It’s April 1861 in the small town of Wiscasset, Maine, and ambitious fourteen-year-old Joe Wood has a problem. He owes money to his local newspaper, the Wiscasset Herald. If he doesn’t scrape up the remaining $22.73 in thirteen days, the Herald will have to close. The only solution is to find thrilling news daily to sell extra copies. But what exciting stories can Joe and his friends, Charlie and Owen, find in Wiscasset? Much to their surprise, ideas for articles flood in as the nation takes its first serious steps towards the Civil War. Every day, the boys pay close attention to political remarks and stay close to the telegraph office. To top it off, a young Spiritualist medium, Nell, has come to town. Between the tense war news and Nell’s seemingly incredible powers, everyone’s nerves are shot and loyalties are questioned. Racist undercurrents rise up, and Owen, a free African American, is bullied. When he suddenly goes missing, Joe knows that he must do whatever he can to save his friend.
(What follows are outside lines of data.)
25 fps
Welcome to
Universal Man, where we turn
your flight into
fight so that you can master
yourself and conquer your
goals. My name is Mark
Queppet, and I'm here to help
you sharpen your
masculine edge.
The dawn of the Civil War gets a fresh face with Uncertain Glory. Joe and his friends prove to be excellent channels for writing about the various aspects of a nation in chaos. As the rich local color proves, they are in many ways different from twenty-first century teenagers. But their rebellious, brave, and patriotic essence will settle well with today’s readers. Though the novel is targeted to readers aged ten to fourteen, the story is not simplistic. Wait has no qualms about adding in lots of Civil War data. That allows the reader to truly understand what is going on and how frightening it was for the people living it.
The novel also delves into topics that are not always mentioned in Civil War books. Besides the expected issues of loyalty and racism, opium addiction and the Spiritualist movement add an unexpected dimension. I was also pleased to discover that the story is partially based on true events, so I was able to learn about the real Joe Wood. Uncertain Glory is a moving story about people that not only stand at the brink of adulthood, but also at the edge of a dying era.